Wednesday, July 20, 2011

Transformation of Sins...

Over the past 4 months I have seen a drastic change in my lifestyle.  From January-April I was in a state of rebellion against everything which lead to a very sinful way of life.  I remember going to bed every night knowing if I died in my sleep I wouldn't go to heaven.  I also remember every time I sinned I was consciously aware that it was wrong.  I was so enticed by worldly things: drinking, cussing, clubbing, and the like.  Thankfully in April something clicked that I could not live this way any longer.  I contribute most of it to Baby Khloe.  I knew that if my brother had any idea any of this was going on he would cut me off from my precious niece and I couldn't stand that thought! Needless to say in April I decided to make a conscious effort to eliminate all of these worldly things from my life.  I think God knew in order for me to do this completely I needed to be uprooted and start over completely because on April 26th I received the phone call from ASU.

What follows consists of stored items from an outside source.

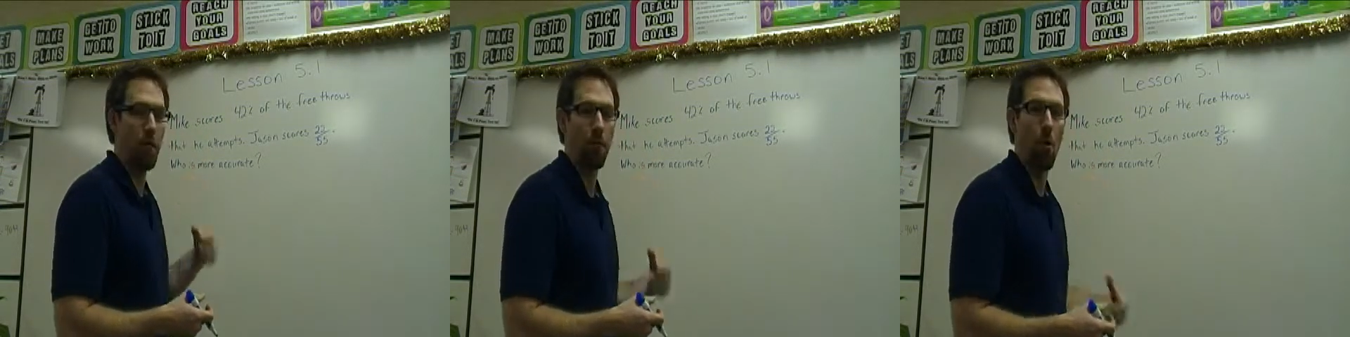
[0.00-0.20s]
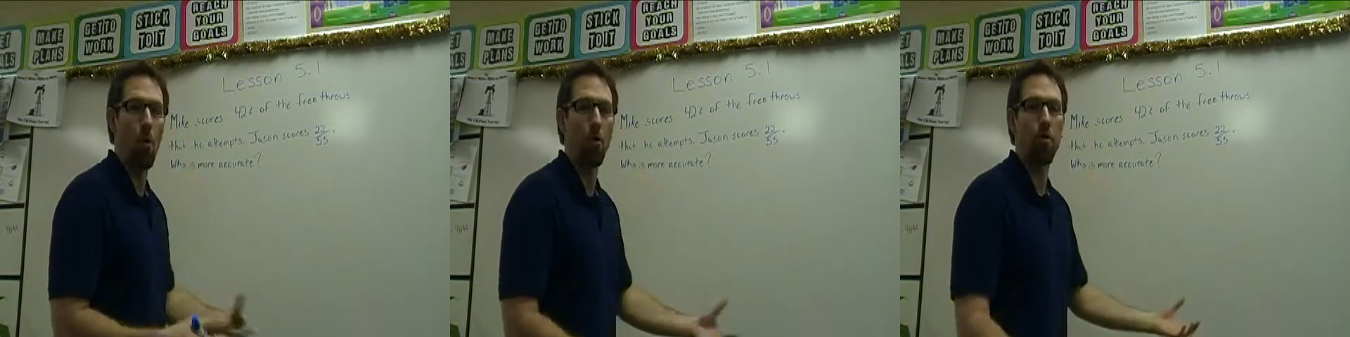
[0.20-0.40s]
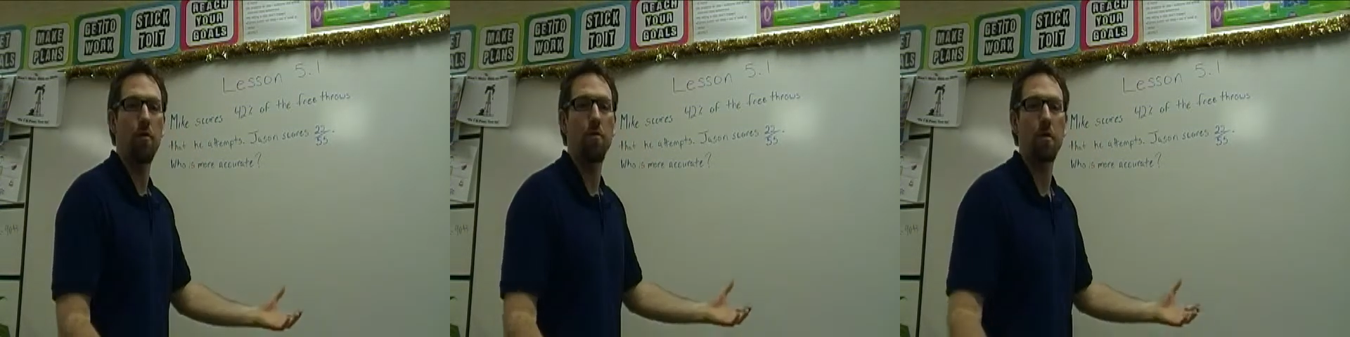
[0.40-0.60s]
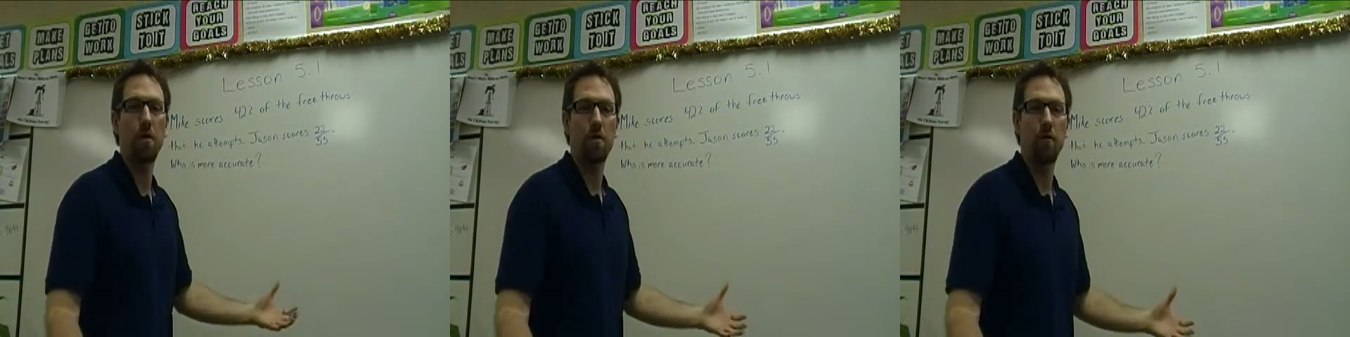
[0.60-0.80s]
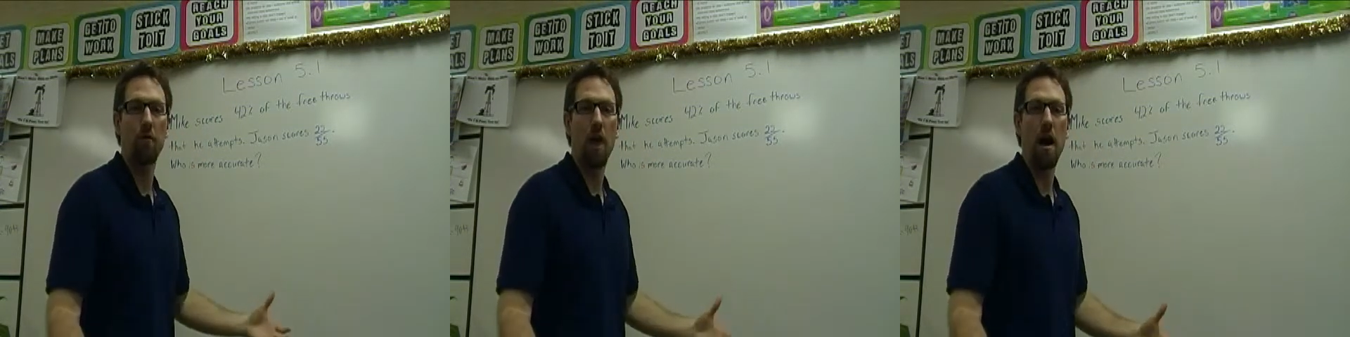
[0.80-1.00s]
have both of them
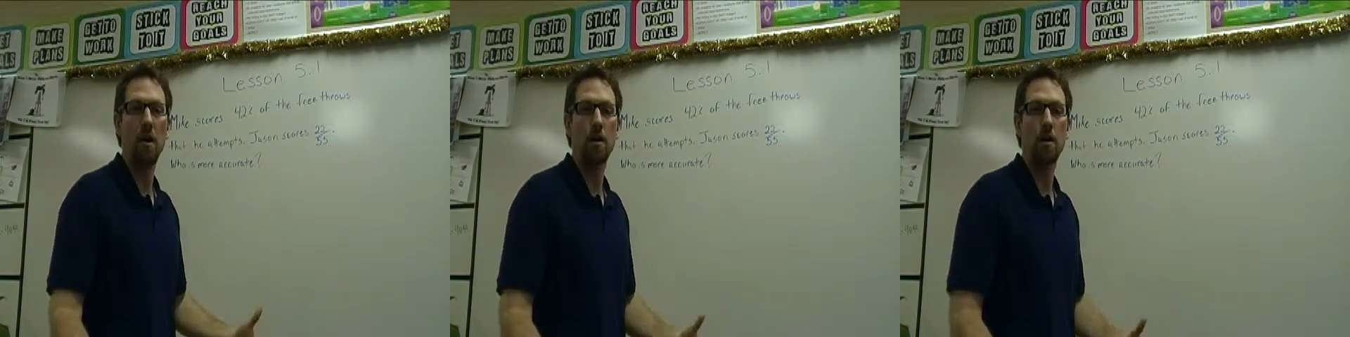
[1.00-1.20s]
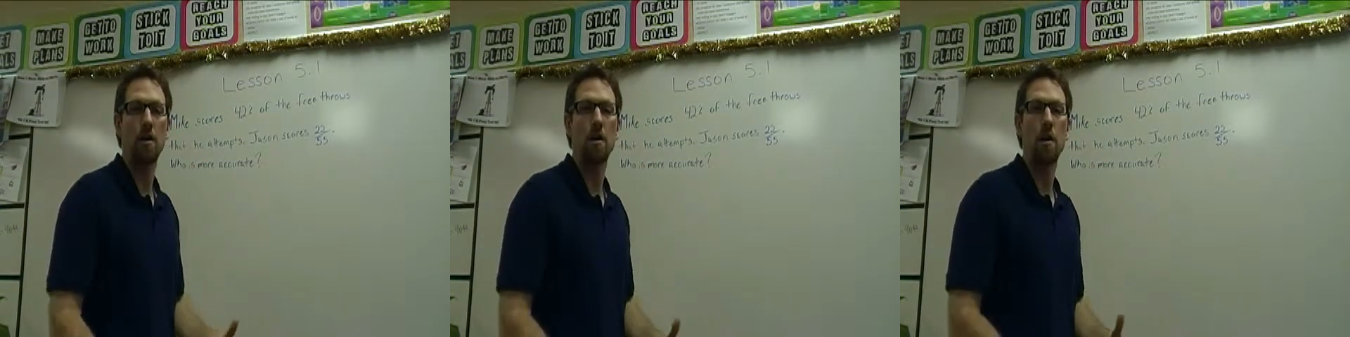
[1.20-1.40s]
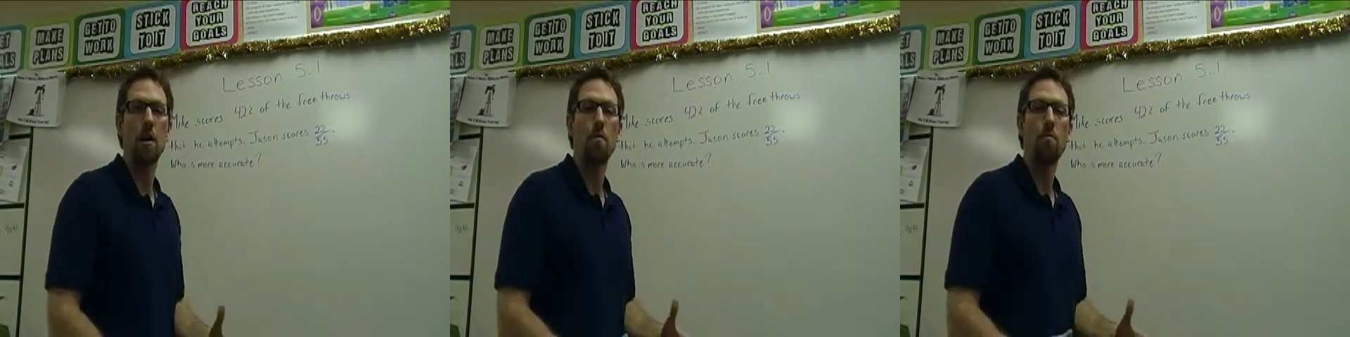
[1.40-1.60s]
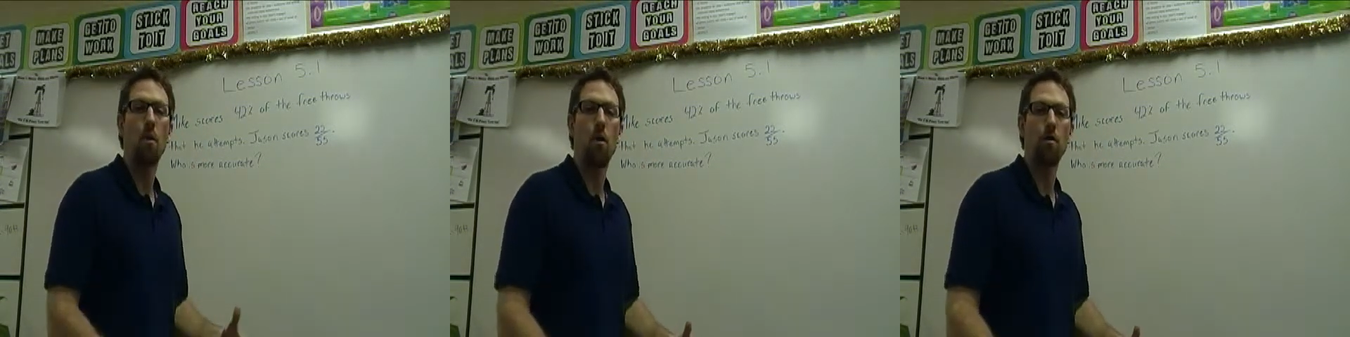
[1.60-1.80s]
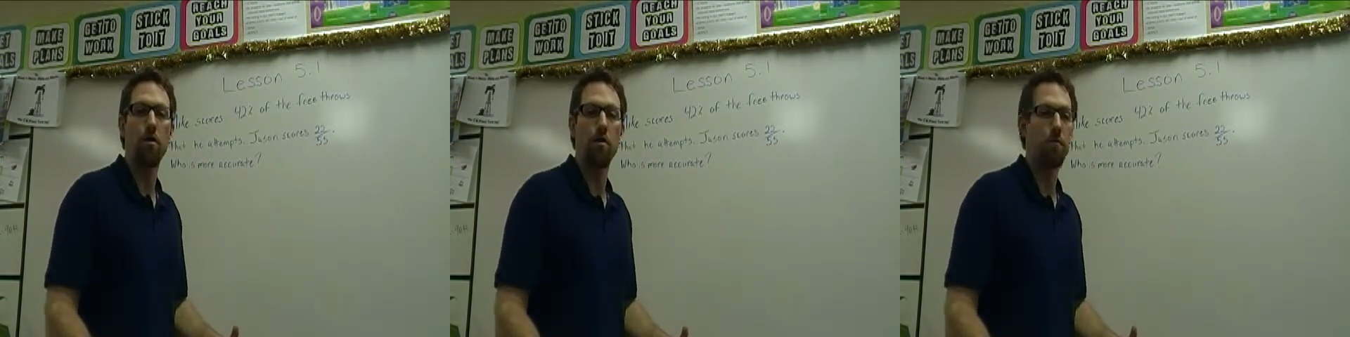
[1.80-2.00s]
as a fraction,
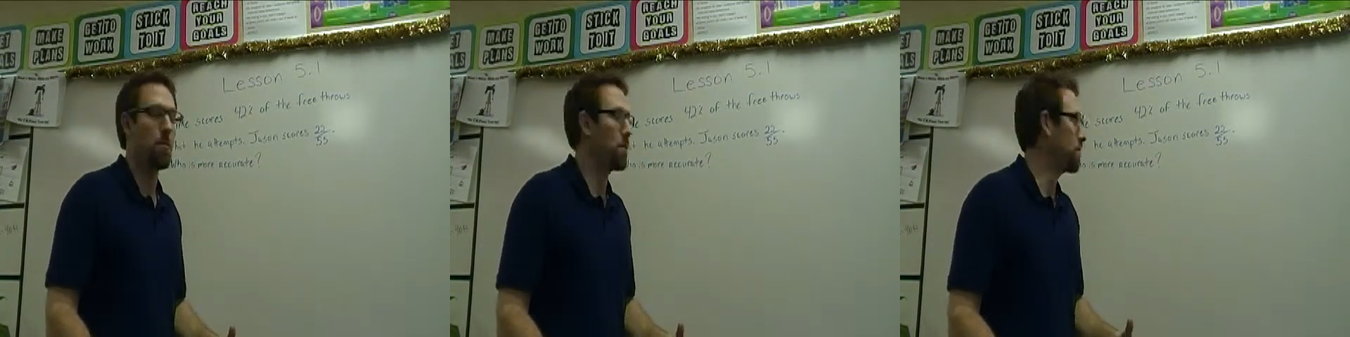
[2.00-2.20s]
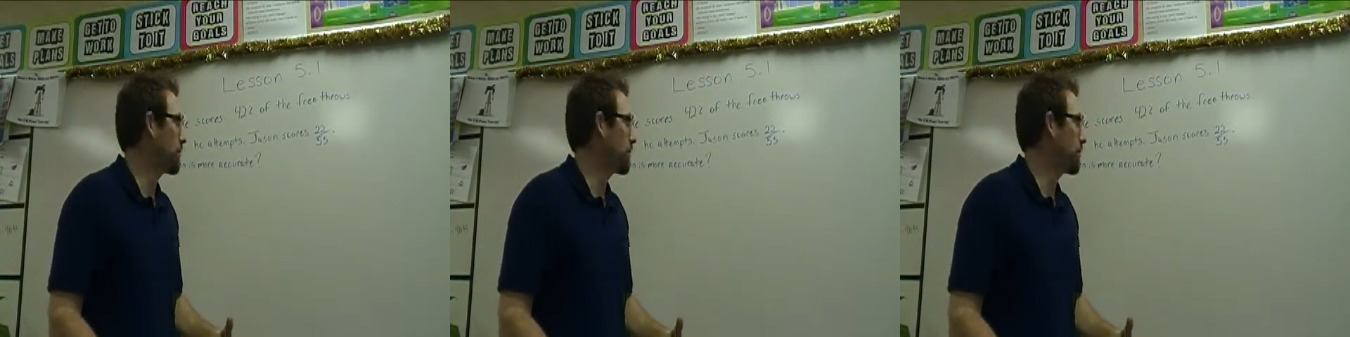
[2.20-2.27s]
both of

Well 4 months later... there has been a transformation in my sins.  I haven't been clubbing or drank since April and I very rarely cuss, but I worry, fear, stress, get angry, and the like.  Most people would say, "Congratulations Jenn! You are really becoming a better Christian!", but am I?  Personally I feel like it is an excellent thing that I stopped the other sins, but these new sins are JUST AS BAD!  If sins were rated big or little, they may even be "bigger sins" because its a sign that I am doubting God.  In Matthew 6:25-27; 34 it says: "There I tell you, do not worry about your life, what you will eat or drink; or about your body, what you will wear.  Is not life more than food, and the body more than clothes?  Look at the birds of the air; they do not sow or reap or store away in barns, and yet your heavenly Father feeds them.  Are you not much more valuable than they?  Can any one of you by worrying add a single hour to your life?" 34: "Therefore do not worry about tomorrow, for tomorrow will worry about itself.  Each day has enough trouble of its own."  These verses remind me not to worry.  Then Jeremiah 29:11 "For I know the plans I have for you, 'declares the Lord,' plans to prosper you and not to harm you, plans to give you hope and a future." gives me strength to not fear or stress!

I just have to remember to fully rely on God (FROG!!!)  I guess my point is that sometimes we dismiss worry, fear, stress, and anger as "small sins", but if we do not strive daily to improve upon these faults and turn them over to God, we are just as guilty as someone who is drinking, clubbing, and cussing! We have to recognize that we can't put our sins into categories in order to sweep them under a rug!

We are all sinners and we all fall short!  Thankfully Jesus gave himself up for us so that we can have eternal life with Him in Heaven!